ANNECY: Il est gratuit, rapide, polyglotte et excellente plume: comment dissuader les étudiants du monde entier de faire rédiger leurs devoirs par le révolutionnaire robot ChatGPT ? Une société haut-savoyarde, spécialisée dans la détection du plagiat, a son idée.
Le succès foudroyant de ce logiciel lancé en novembre par OpenAI, une start-up américaine, a provoqué un certain émoi dans les universités, qui redoutent que la tentation de lui faire écrire les travaux non surveillés ne soit trop forte. Nombre d'établissements ont déjà banni son usage et la résistance s'organise peu à peu.
La petite société Compilatio, près d'Annecy, a saisi sa chance. Elle a bousculé ses priorités et travaille à mettre rapidement au point un logiciel de détection des intelligences artificielles (IA) destiné aux universités.
Lancée en 2003, elle fournit depuis des années aux enseignants un logiciel anti-plagiat qui débusque les passages copiés-collés. Commercialisé en plusieurs langues dans une quarantaine de pays, il équipe, selon elle, 98% des universités françaises.
Lorsque ChatGPT est apparu, "les enseignants se sont tournés vers nous car il s’agit d’une nouvelle forme de triche, c’est un cas de plagiat", indique son président et fondateur, Frédéric Agnès. "Aujourd'hui n’importe quel élève, n’importe où dans le monde, peut produire en cinq minutes un devoir de vingt pages, c’est un impact super lourd."
Compilatio dispose d'une technologie qui permet "de déceler dans plusieurs langues et à plus de 90% de fiabilité la distinction IA/humain", souligne-t-il. Un démonstrateur sur son site permet d'en faire l'expérience: testé avec une dépêche AFP, le logiciel a décelé "avec 99% de fiabilité (un texte) humain".
Une bonne partie de la trentaine d'employés du groupe, dont plusieurs docteurs en informatique, planche sur le logiciel, actuellement encore en "mode cuisine".
"D’ici à deux mois, on pourra envisager d’avoir une première version", explique la cheffe de produit, Laure Chabat.
"On sent qu’il y a une crainte des clients. Leur fournir une solution, c’est éviter qu’ils aillent trouver la solution ailleurs", souligne-t-elle.
« On ne réfléchit pas comme ça »
ChatGPT a été conçu pour produire le texte le plus probable possible dans un contexte donné, un peu comme l’outil +complétez la phrase+ des moteurs de recherche, en plus performant. "Il le fait tellement bien qu’on trouve ça magique", souligne M. Agnès.

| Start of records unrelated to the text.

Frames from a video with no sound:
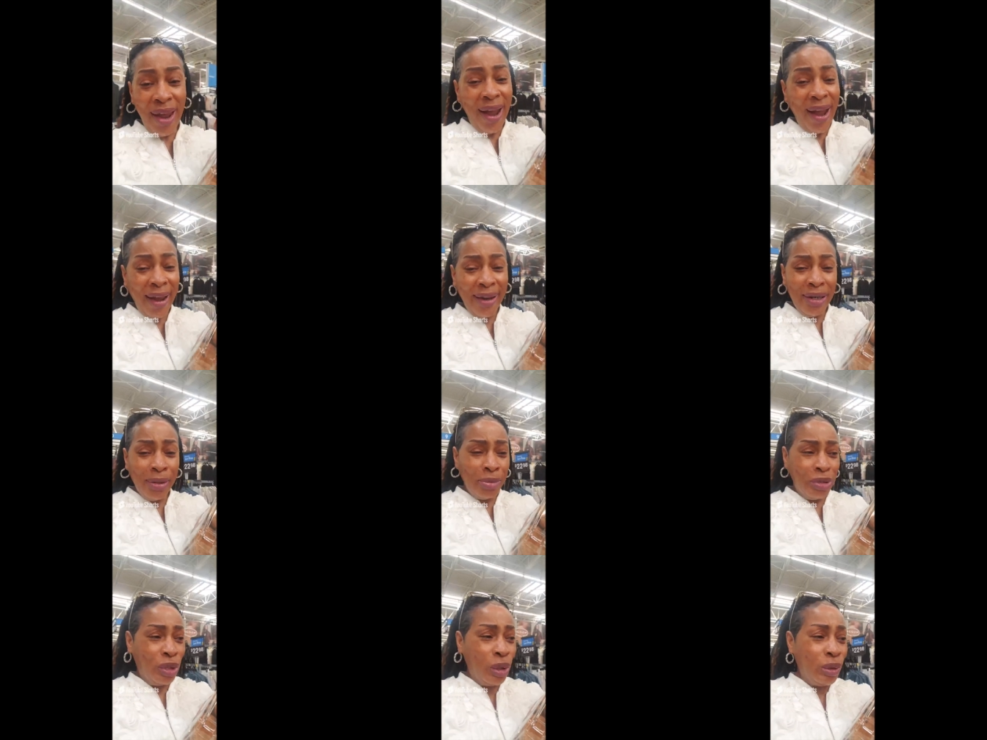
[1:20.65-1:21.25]
I
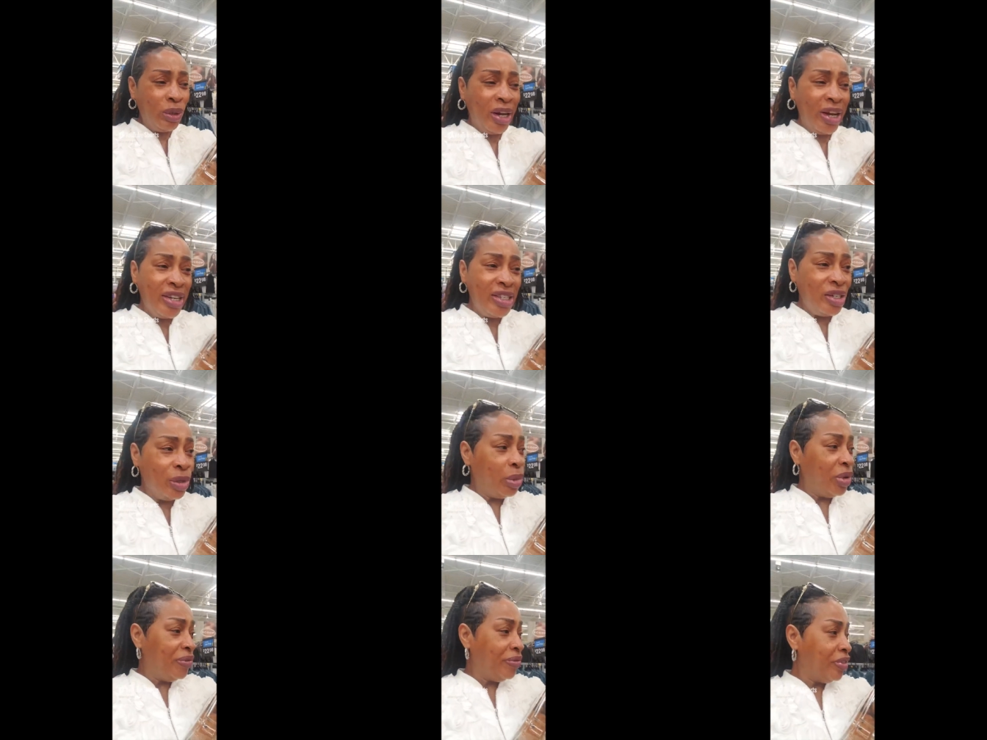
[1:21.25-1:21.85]
am so
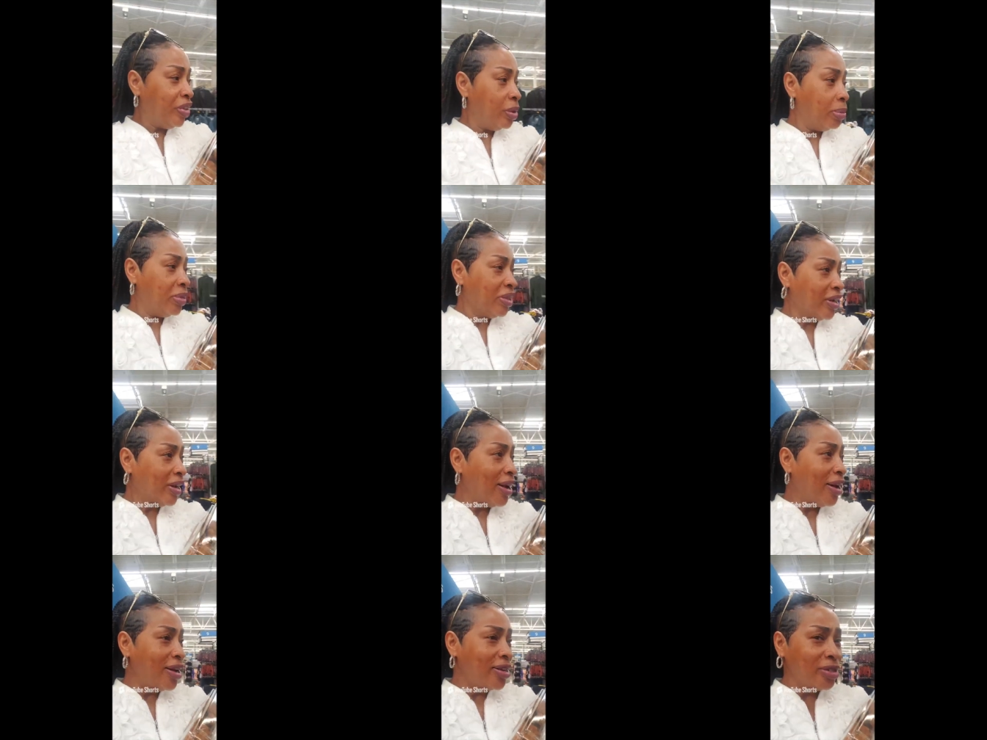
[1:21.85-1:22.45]
lazy with filming,
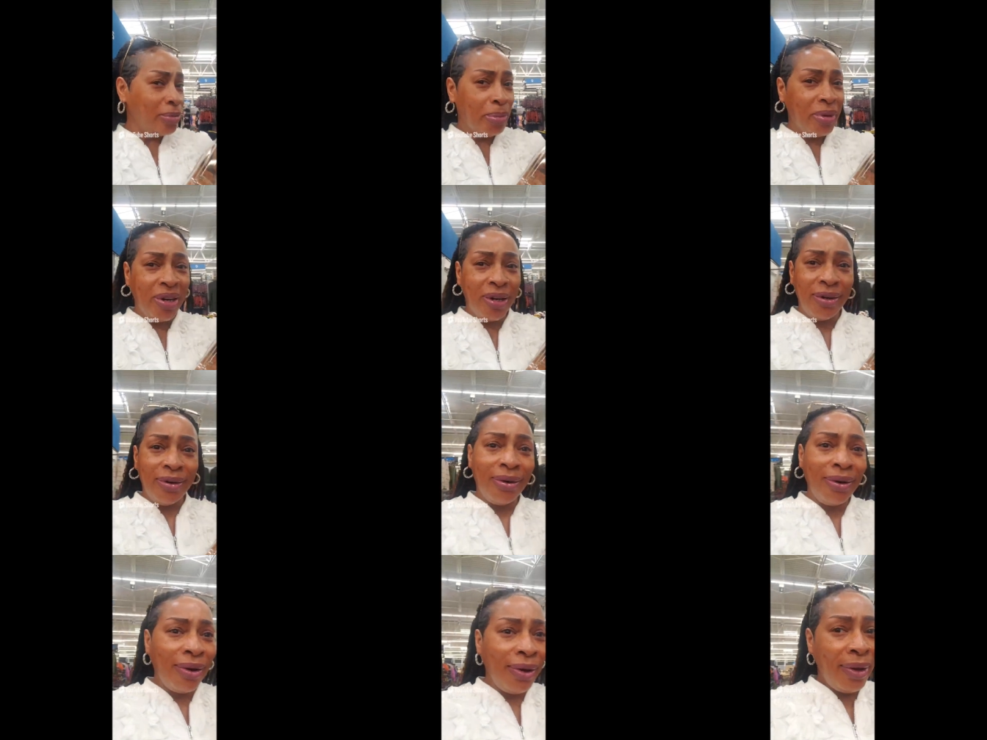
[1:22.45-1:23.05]
guys,
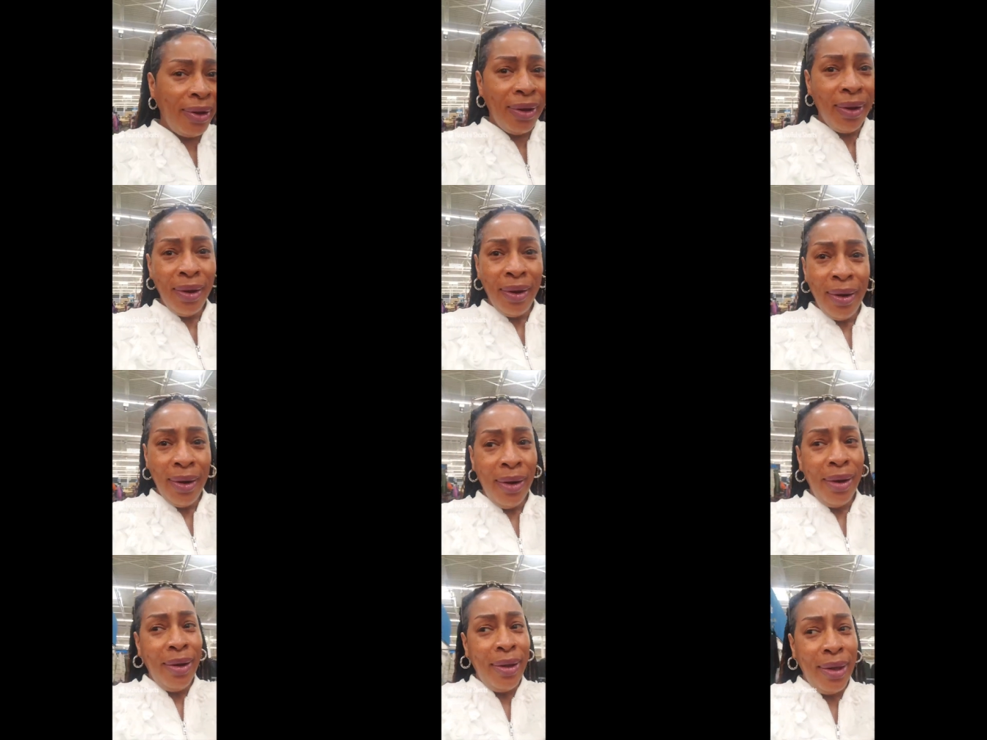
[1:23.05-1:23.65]
but
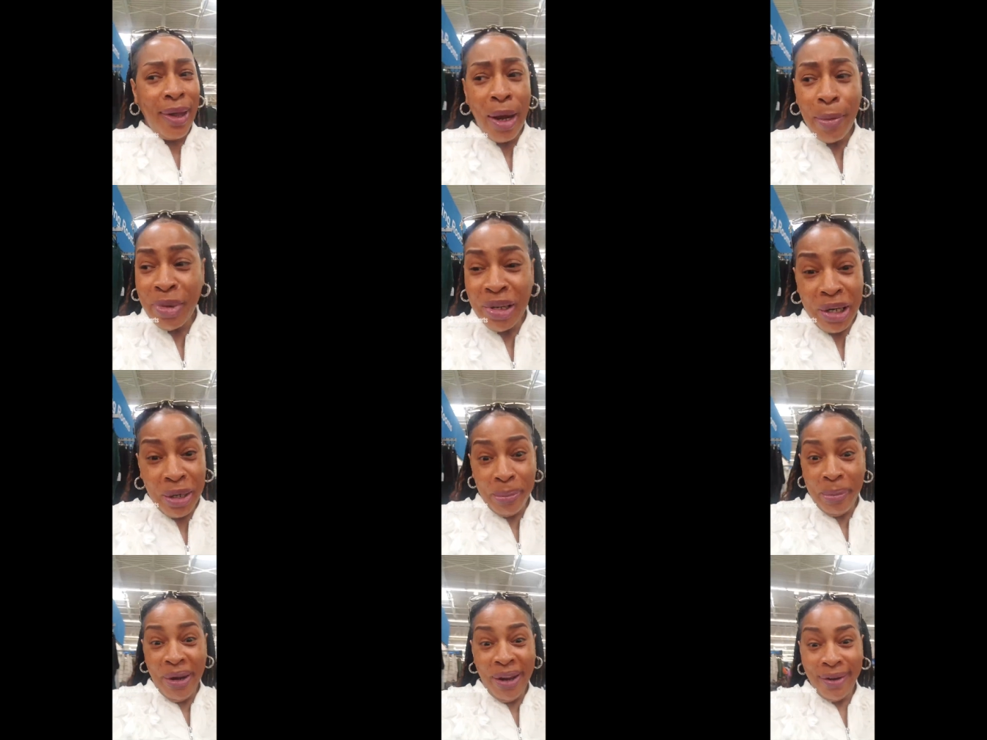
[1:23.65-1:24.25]
I'm gonna
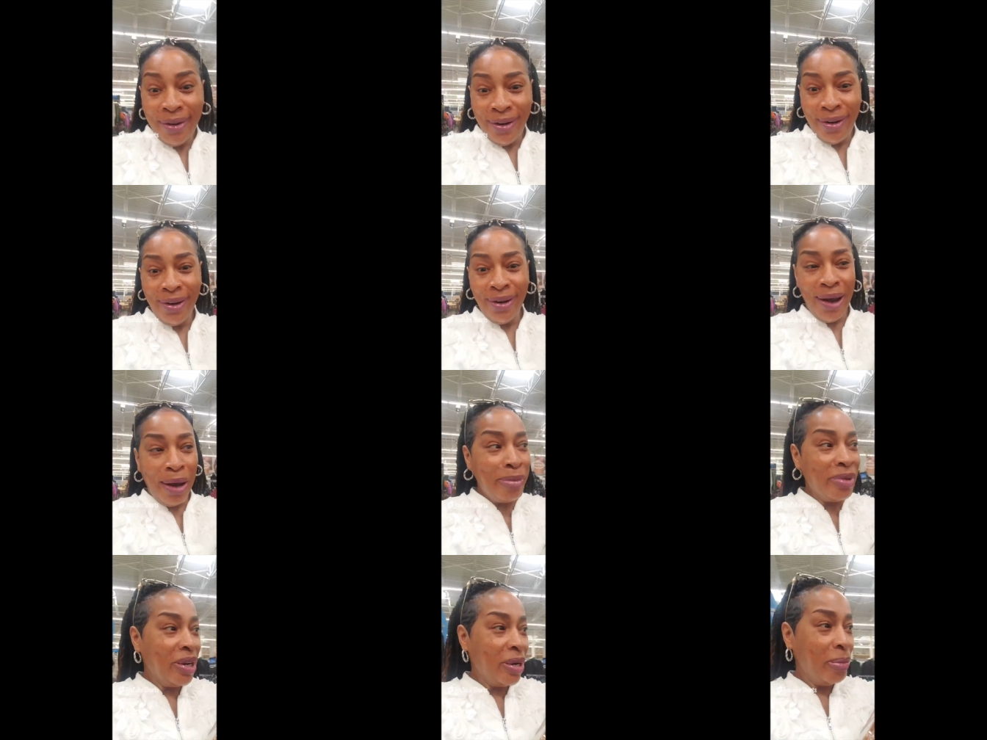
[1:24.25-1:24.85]
get better.
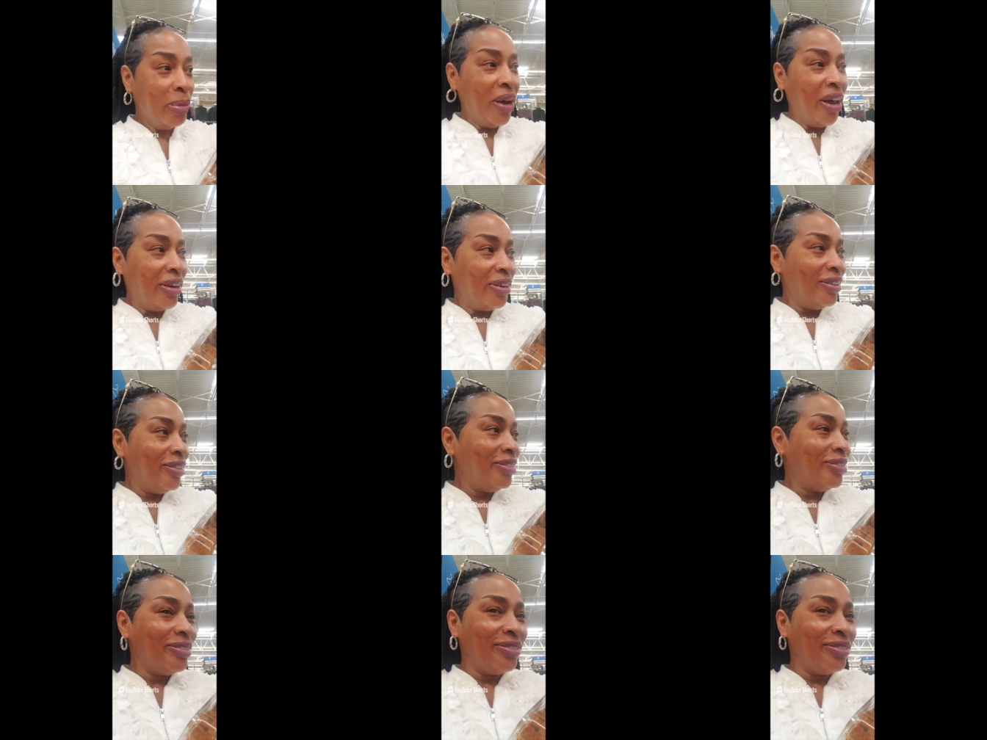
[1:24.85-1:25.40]
I'm gonna get better.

OpenAI a lancé en février son propre outil de détection de l'AI en accès libre mais reconnaît qu'il n'est pas entièrement fiable à ce stade.
Comment faire la différence alors ? "Un humain ne réfléchit pas comme ça, il a des imperfections", relève M. Agnès.
Le système de détection, lui aussi basé sur l'intelligence artificielle, va donc consister à "mesurer la prévisibilité du texte, son niveau de langage, la largeur du champ sémantique, des indicateurs que nous, humains, ne saurons pas mesurer, mais qui produisent un signal", explique l'entrepreneur.
Mais au-delà du "jeu du chat et de la souris technologique", Compilatio a à coeur de fournir un accompagnement et promouvoir une culture d'"intégrité dans les établissements, plus que de taper sur les doigts des étudiants", insiste M. Agnès.
« Embrasser notre siècle »
Les logiciels anti-plagiat ont fait leurs preuves, abonde Alain Gay, enseignant à l’école d'ingénieurs ISARA, également coordinateur du groupe technique sur le plagiat à l’université de Lyon.
Leur seule existence a provoqué "en 2-3 ans une chute phénoménale de l’usage du copier-coller" parmi les étudiants, souligne-t-il.
"Avec ChatGPT, on ne sait pas encore exactement comment on va s’y prendre, mais on va maintenir la même logique: formation dans un premier temps et puis détection et répression, si nécessaire", poursuit-il.
Thomas Capron, étudiant en 2e année à l’ISARA, se sert "au quotidien" de ChatGPT. "Ca permet de bonnes recherches, précises et concises, sur des notions de cours (...). Mais une utilisation pour faire un devoir complet ce n’est pas très constructif", admet-il.
Les enseignants pourront toujours avoir recours aux devoirs surveillés, tempère Yann Demarigny, microbiologiste, enseignant-chercheur à l’ISARA. "Il ne faut pas avoir peur. C’est un outil qui va venir enrichir notre pédagogie", estime-t-il.
"C’est à nous d’embrasser notre siècle et de nous adapter (...) Je pense qu’on trouvera aussi des aspects positifs, constructifs pour la formation de nos jeunes", conclut M. Gay.